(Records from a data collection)
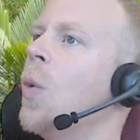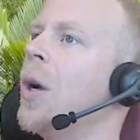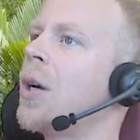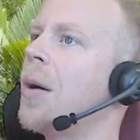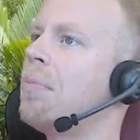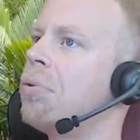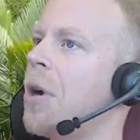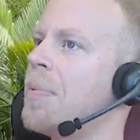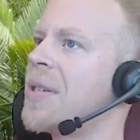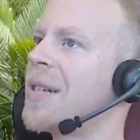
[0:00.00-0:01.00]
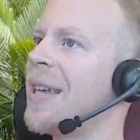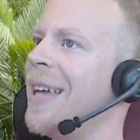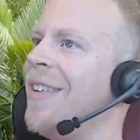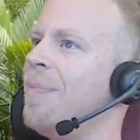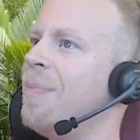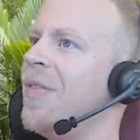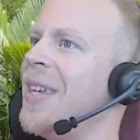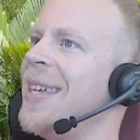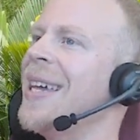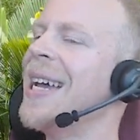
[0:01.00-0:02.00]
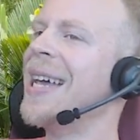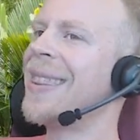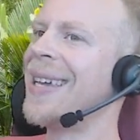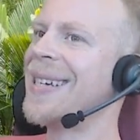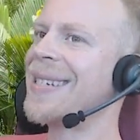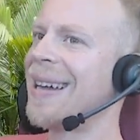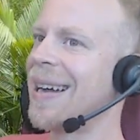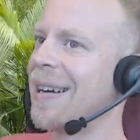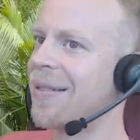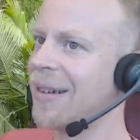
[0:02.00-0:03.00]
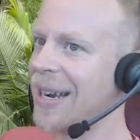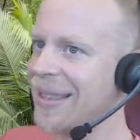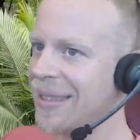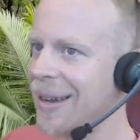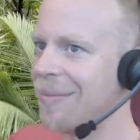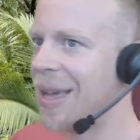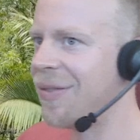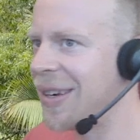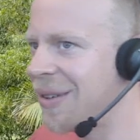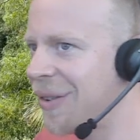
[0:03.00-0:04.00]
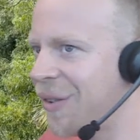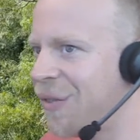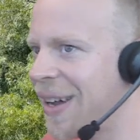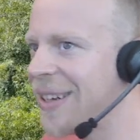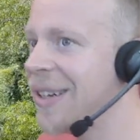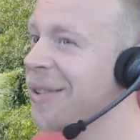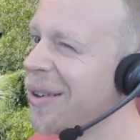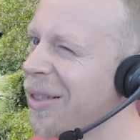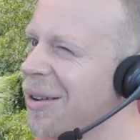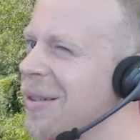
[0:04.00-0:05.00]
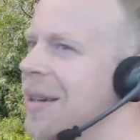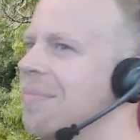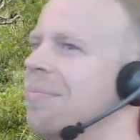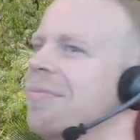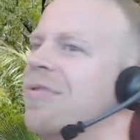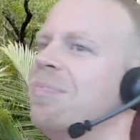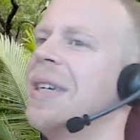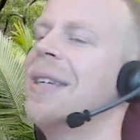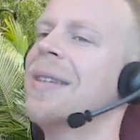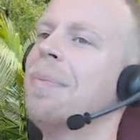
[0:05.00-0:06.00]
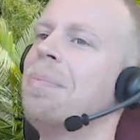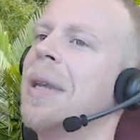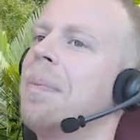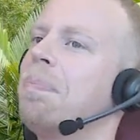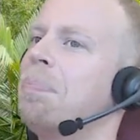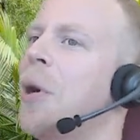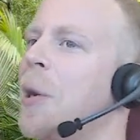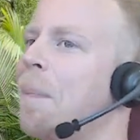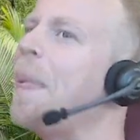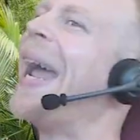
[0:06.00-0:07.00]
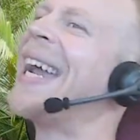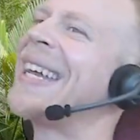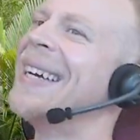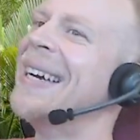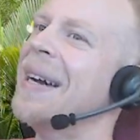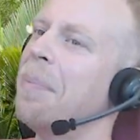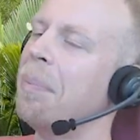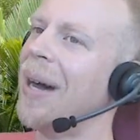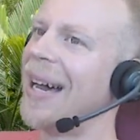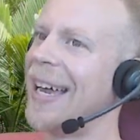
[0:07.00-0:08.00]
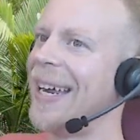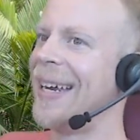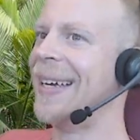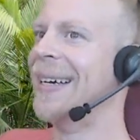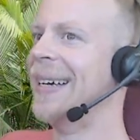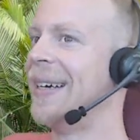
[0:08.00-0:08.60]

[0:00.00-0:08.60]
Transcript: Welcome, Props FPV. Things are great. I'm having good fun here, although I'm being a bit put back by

YOUR GOAL:
Without the pictures, transcribe exactly the lines above from the one containing "[0:05.00-0:06.00]" through the last.

REPLY TO THE EXERCISE:
[0:05.00-0:06.00]
[0:06.00-0:07.00]
[0:07.00-0:08.00]
[0:08.00-0:08.60]

[0:00.00-0:08.60]
Transcript: Welcome, Props FPV. Things are great. I'm having good fun here, although I'm being a bit put back by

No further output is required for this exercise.